(Saved data entries)
----------------------------------------

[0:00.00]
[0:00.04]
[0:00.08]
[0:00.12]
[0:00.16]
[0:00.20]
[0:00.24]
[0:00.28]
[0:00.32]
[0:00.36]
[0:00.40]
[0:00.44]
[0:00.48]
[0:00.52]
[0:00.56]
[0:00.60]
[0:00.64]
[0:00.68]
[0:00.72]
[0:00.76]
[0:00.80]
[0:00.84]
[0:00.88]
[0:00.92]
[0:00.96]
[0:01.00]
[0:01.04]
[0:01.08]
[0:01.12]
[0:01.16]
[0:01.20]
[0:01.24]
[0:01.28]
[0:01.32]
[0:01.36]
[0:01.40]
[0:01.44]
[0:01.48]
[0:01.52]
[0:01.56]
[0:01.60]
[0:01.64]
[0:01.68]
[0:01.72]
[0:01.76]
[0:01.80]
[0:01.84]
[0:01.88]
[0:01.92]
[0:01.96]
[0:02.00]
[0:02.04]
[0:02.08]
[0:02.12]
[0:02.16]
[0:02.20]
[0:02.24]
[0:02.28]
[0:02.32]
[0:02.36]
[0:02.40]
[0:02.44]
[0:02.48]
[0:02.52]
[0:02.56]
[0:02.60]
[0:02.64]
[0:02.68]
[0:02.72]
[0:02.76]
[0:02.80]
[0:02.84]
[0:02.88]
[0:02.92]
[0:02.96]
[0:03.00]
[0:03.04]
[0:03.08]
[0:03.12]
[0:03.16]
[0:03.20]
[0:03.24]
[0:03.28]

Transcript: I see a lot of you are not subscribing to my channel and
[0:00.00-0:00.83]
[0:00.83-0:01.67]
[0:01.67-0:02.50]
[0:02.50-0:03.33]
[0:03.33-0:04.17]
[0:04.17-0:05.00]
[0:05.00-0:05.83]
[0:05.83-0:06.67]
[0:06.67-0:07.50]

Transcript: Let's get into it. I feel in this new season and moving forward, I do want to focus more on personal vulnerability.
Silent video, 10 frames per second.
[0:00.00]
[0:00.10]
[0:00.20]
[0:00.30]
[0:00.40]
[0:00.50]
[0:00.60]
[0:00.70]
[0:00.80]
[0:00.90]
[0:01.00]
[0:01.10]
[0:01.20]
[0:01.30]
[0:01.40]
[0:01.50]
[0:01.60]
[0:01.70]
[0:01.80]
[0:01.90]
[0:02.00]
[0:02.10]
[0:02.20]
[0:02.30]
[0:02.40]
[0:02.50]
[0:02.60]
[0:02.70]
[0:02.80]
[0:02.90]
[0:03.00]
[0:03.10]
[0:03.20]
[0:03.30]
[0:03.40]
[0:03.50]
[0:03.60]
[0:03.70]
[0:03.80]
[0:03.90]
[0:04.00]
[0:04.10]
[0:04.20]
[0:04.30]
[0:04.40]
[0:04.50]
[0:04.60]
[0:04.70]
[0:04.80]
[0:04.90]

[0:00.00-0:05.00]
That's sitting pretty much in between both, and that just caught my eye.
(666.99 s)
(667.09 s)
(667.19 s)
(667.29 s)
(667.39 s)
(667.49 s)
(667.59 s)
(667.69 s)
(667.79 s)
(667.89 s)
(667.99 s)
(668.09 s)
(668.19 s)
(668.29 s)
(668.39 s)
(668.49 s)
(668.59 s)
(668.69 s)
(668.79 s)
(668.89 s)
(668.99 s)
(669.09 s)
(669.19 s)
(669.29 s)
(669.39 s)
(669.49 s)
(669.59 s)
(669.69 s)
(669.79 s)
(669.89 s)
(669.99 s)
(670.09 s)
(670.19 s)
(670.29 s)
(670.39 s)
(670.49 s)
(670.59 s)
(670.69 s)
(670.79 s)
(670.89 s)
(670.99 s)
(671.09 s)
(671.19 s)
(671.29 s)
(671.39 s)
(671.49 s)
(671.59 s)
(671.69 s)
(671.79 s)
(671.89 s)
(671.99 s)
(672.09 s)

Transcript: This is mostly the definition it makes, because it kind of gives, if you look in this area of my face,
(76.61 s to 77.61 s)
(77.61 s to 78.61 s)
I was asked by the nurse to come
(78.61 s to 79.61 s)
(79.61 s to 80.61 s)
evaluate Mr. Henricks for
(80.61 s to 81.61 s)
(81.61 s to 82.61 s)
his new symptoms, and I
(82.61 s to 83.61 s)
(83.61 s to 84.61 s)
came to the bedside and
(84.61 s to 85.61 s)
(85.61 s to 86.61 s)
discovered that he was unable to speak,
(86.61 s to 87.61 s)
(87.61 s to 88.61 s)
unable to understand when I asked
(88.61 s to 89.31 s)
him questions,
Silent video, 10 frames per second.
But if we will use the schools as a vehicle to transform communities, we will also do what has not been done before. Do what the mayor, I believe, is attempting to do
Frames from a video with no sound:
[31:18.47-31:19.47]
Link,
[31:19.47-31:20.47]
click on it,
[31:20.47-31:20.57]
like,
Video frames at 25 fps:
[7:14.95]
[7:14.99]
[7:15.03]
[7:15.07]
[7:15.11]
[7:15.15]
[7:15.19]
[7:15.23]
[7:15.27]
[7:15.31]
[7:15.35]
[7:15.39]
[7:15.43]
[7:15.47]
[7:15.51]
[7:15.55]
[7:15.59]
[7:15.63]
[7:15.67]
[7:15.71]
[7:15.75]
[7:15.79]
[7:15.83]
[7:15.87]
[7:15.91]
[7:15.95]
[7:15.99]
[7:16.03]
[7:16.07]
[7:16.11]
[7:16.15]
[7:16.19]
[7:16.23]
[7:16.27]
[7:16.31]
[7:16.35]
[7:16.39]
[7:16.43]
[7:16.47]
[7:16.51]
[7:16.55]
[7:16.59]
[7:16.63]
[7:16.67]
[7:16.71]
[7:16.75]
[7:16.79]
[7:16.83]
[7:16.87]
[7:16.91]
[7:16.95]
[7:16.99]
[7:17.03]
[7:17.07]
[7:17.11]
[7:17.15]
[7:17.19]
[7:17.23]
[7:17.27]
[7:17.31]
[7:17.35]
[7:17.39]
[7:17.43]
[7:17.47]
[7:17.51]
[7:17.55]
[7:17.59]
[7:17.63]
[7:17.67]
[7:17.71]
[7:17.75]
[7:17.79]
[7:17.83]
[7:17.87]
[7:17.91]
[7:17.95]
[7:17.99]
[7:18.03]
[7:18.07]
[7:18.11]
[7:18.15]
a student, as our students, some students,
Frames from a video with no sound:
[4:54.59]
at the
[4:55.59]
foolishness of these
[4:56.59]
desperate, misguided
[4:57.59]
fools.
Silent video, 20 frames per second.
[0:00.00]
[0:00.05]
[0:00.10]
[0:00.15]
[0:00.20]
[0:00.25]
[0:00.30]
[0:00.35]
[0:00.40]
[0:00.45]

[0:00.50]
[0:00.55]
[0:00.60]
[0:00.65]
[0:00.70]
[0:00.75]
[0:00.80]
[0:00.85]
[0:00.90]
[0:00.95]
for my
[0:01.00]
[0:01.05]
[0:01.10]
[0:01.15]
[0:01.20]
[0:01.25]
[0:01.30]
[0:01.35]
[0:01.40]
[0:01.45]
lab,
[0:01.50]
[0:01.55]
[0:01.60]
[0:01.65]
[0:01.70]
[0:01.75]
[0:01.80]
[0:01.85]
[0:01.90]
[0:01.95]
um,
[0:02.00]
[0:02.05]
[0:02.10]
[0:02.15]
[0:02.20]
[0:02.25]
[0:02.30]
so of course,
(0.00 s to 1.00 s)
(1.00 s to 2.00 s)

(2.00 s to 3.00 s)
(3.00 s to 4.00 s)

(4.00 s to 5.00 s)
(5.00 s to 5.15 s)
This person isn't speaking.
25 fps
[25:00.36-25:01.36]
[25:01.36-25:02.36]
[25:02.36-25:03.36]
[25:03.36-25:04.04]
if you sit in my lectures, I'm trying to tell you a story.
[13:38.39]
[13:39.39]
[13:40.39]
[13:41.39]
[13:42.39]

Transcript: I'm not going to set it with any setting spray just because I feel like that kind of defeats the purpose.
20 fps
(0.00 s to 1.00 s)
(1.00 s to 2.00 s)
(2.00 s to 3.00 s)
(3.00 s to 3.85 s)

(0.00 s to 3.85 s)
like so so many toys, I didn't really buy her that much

----------------------------------------

◆ **DESCRIPTION OF THE TASK**
The lines you return should be those above that contain the word "Transcript", every one of them.

◆ **RESPONSE FOR THIS EXERCISE**
Transcript: I see a lot of you are not subscribing to my channel and
Transcript: Let's get into it. I feel in this new season and moving forward, I do want to focus more on personal vulnerability.
Transcript: This is mostly the definition it makes, because it kind of gives, if you look in this area of my face,
Transcript: I'm not going to set it with any setting spray just because I feel like that kind of defeats the purpose.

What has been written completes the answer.